Tapi walaupun begitu, gw yakin suatu saat Indonesia bisa jadi bangsa dan negara yang lebih baik lagi, bahkan lebih hebat dari bangsa yang sekarang dinilai paling hebat di dunia. Upaya-upaya kecil buat membangun impian negeri yang lebih baik udah ada -sekali lagi, mungkin sekarang masih dalam taraf yang kecil. Misalnya upaya yang digalang sama rektor paramadina (maap gw lupa namanya). Dia ngumpulin orang2 muda buat jadi guru di titik-titik yang memang sangat perlu guru di seluruh Indonesia. Terus ada upaya-upaya dari temen-temen di LSM yang berusaha membuka mata dan memberdayakan masyarakat. Sorry, bukan termasuk LSM yang gawenya cuma ngeruk duit dari masyarakat nasional maupun internasional yang seharusnya buat pembangunan (fisik dan nonfisik) di daerah-daerah tertentu.

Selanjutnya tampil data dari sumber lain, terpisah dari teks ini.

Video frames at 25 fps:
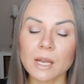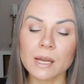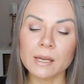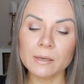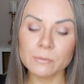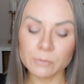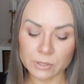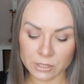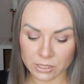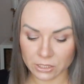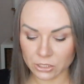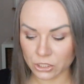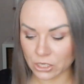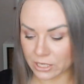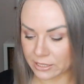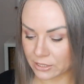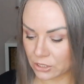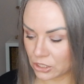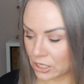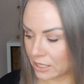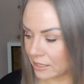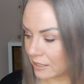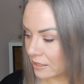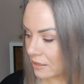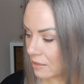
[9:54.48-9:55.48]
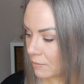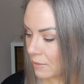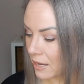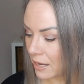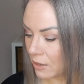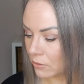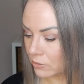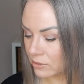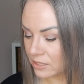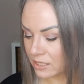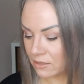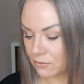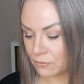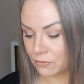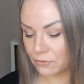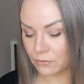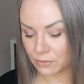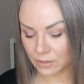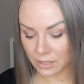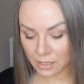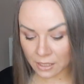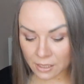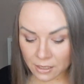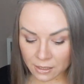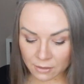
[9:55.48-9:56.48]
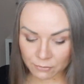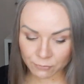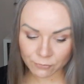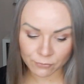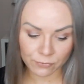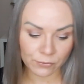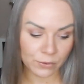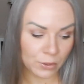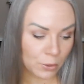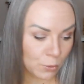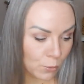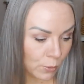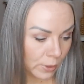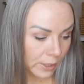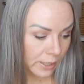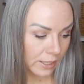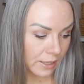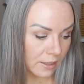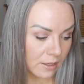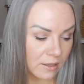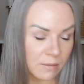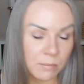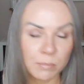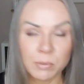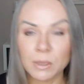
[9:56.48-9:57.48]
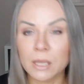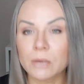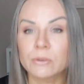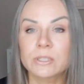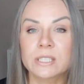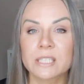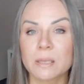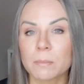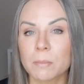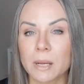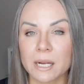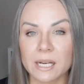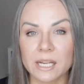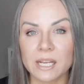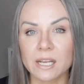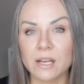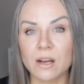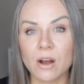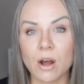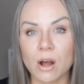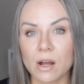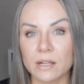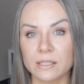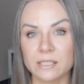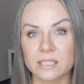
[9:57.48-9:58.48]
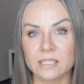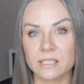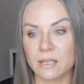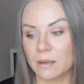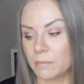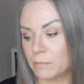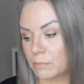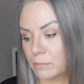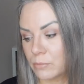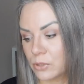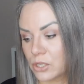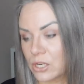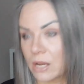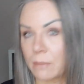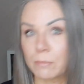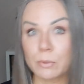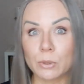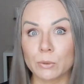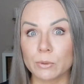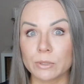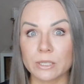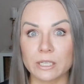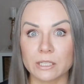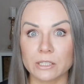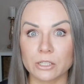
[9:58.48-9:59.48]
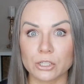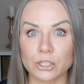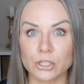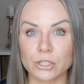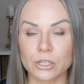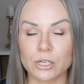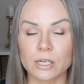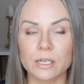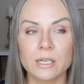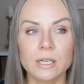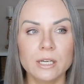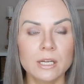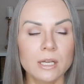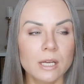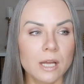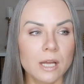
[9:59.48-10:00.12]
I would suggest checking them out if if you want to blow some money on some shampoo and conditioner.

Selain itu, ada gerakan dari pemuda Indonesia -salah satunya Indonesia Unite, yang punya kesadaran tinggi akan kebobrokan di Indonesia dan pengen menghapuskan itu dengan menjadikan Indonesia sebagai negara yang lebih baik. Mereka bikin event-event yang menggelitik kesadaran kita akan negara yang katanya kaya tapi miskin ini.
Eh, udah pada pernah nonton interactiveprovocative di metro tv ga? Itu acara bagus yang gw sangka sih gaweannya temen-temen IndonesiaUnite (Sorry, gw ga bermaksud mengiklankan IndonesiaUnite atau apapun). Dari upaya-upaya kecil, tanda-tanda untuk memperbaiki Indonesia tuh udah ada -meski sekali lagi, masih dalam skala terbatas.
HIDUP INDONESIA !!!!!!!!!!!!!!!
Rino says
wow…liat fasilitas publik untuk manula n penyandang cacat diatas, mungkin sudah bisa dibilang cangih kalo itu ada di Indonesia ya? padahal itu adalah suatu pemenuhan kebutuhan yaang sederhana tapi perlu dan penting,(di negara maju). jangankan memikirkan suatu sarana berguna macam itu…..orang sekarang ber empati mau nolong nenek nyeberang jalan aja udah ogah, disediain jalur khusus busway malah disulap jadi tol model baru oleh pengguna jalan, lucunya pernah ada mobil Dewan YTH nyelonong masuk gara2 takut telat rapat hehehe, pertanyaan buat kita adalah “siapkah kita memulai untuk peduli dengan sesama kita?”